Data for this exercise >>
%%
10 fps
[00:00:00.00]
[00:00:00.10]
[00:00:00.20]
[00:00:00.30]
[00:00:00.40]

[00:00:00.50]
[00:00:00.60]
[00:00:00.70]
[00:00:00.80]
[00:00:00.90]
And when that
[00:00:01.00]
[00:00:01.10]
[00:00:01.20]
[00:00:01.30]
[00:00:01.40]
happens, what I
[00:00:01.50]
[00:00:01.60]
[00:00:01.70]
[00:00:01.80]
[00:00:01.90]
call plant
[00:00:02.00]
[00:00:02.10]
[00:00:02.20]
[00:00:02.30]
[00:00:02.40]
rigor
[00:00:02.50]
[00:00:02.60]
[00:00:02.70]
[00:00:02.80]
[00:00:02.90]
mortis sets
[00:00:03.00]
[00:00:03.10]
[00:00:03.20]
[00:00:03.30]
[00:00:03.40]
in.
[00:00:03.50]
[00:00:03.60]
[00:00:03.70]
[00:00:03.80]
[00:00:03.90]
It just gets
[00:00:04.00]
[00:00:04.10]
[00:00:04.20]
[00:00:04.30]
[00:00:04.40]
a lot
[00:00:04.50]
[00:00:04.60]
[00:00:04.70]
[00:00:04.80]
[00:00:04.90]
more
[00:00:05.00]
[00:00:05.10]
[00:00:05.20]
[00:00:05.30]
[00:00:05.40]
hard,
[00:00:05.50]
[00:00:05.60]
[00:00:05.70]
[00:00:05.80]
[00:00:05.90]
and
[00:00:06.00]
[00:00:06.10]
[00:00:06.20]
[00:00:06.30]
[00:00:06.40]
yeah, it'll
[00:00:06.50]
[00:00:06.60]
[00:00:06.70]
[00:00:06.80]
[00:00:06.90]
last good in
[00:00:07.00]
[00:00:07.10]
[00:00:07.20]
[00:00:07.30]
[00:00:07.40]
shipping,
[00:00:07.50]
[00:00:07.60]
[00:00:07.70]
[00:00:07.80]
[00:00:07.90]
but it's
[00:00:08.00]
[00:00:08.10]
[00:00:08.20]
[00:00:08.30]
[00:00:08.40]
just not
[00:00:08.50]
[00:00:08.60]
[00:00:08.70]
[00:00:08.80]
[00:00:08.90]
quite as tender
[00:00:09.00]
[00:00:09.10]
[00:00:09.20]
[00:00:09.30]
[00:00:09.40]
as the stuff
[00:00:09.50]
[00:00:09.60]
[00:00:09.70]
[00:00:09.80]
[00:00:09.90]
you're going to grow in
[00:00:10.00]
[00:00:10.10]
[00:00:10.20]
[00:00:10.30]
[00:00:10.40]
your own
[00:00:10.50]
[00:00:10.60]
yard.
%%
%%
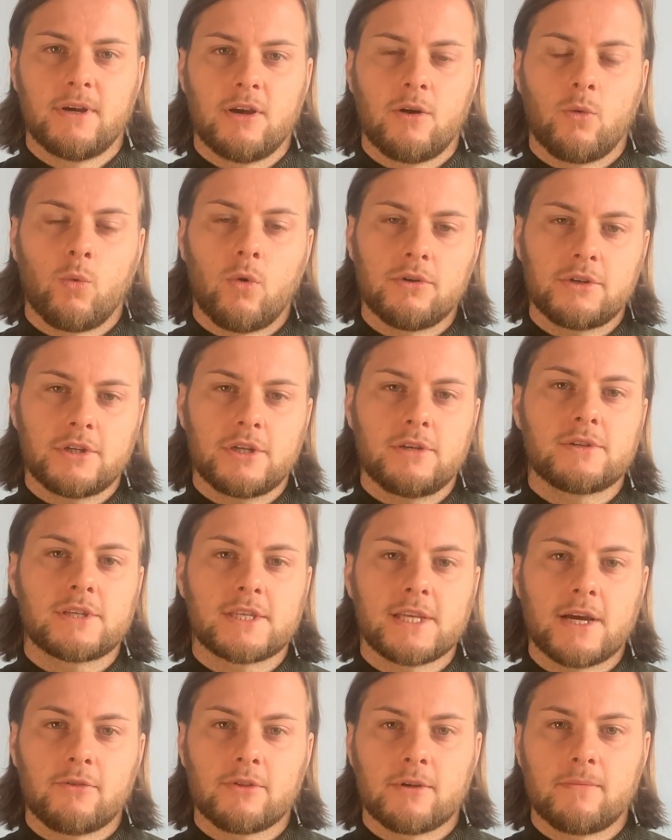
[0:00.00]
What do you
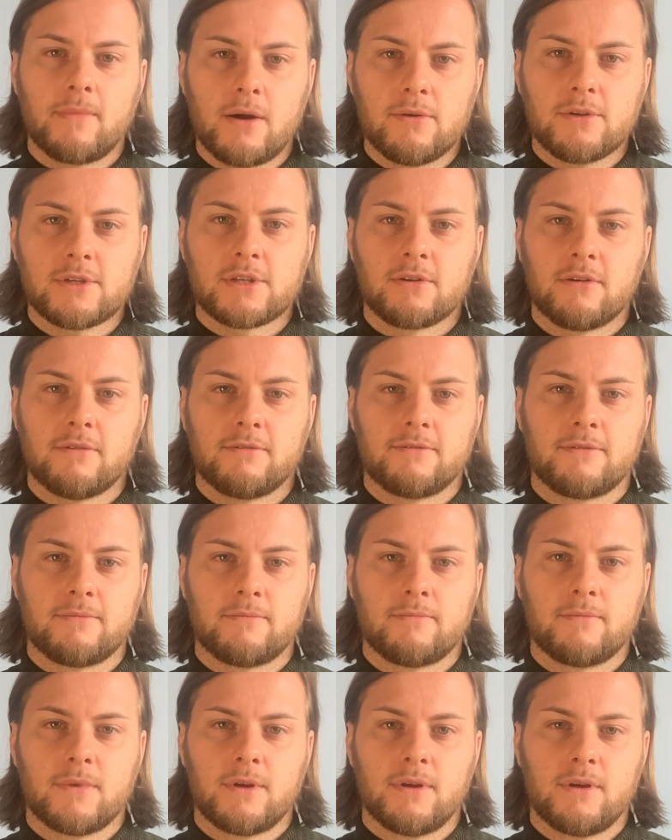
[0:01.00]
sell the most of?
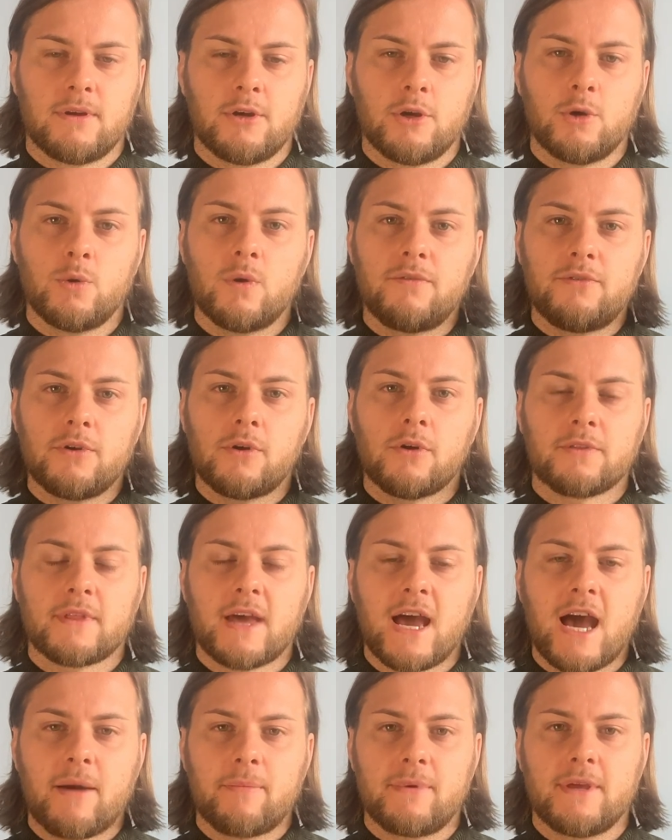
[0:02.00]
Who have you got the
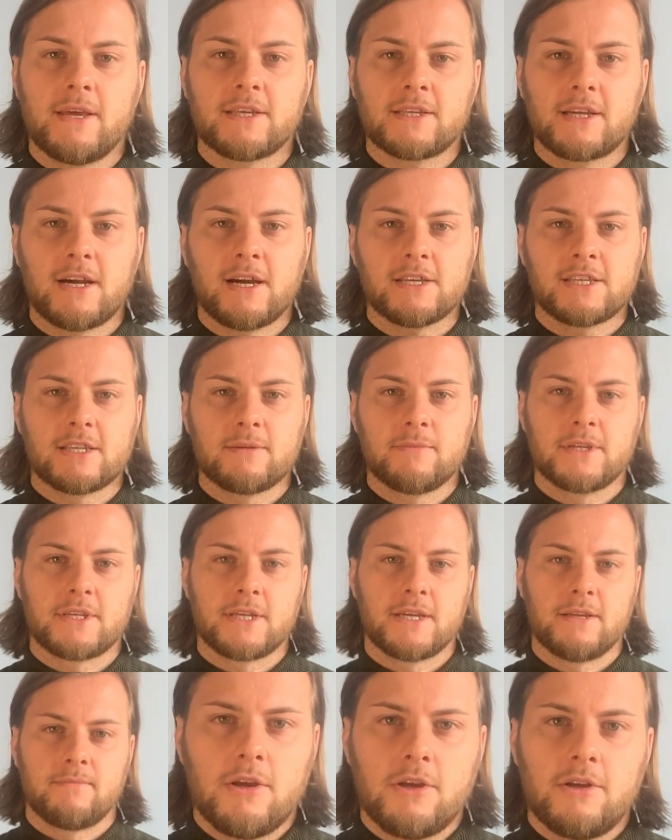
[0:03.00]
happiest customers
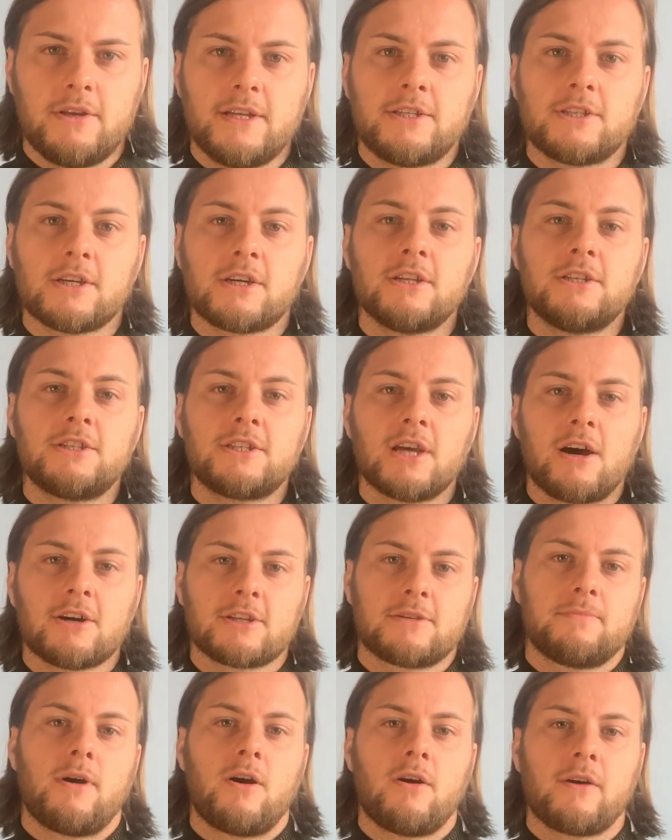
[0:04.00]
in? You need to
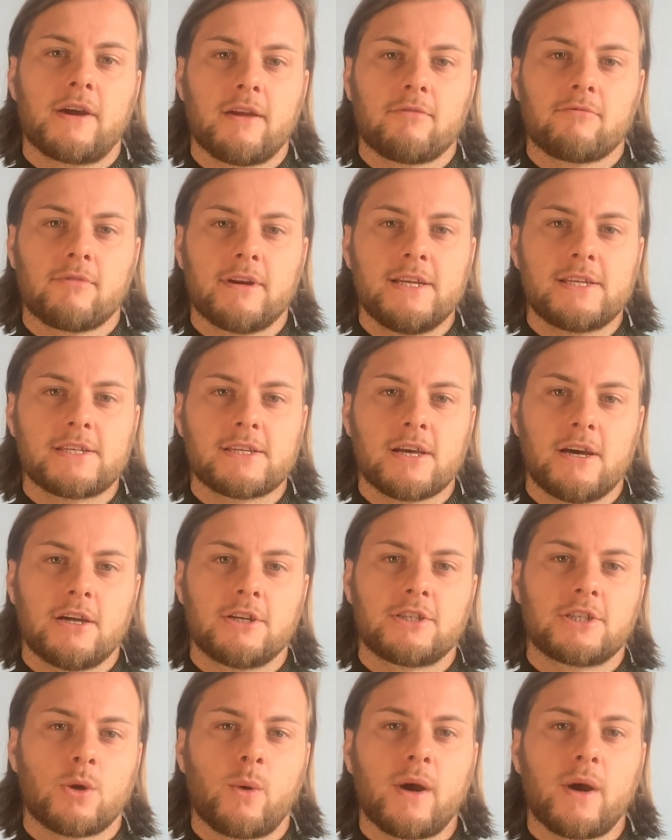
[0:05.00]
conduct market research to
%%
Task to complete >> Reproduce exactly the lines of the records above from the one with "[00:00:00.20]" to the one with "[00:00:02.10]", both included, and leave out everything else.

Response to this task >>
[00:00:00.20]
[00:00:00.30]
[00:00:00.40]

[00:00:00.50]
[00:00:00.60]
[00:00:00.70]
[00:00:00.80]
[00:00:00.90]
And when that
[00:00:01.00]
[00:00:01.10]
[00:00:01.20]
[00:00:01.30]
[00:00:01.40]
happens, what I
[00:00:01.50]
[00:00:01.60]
[00:00:01.70]
[00:00:01.80]
[00:00:01.90]
call plant
[00:00:02.00]
[00:00:02.10]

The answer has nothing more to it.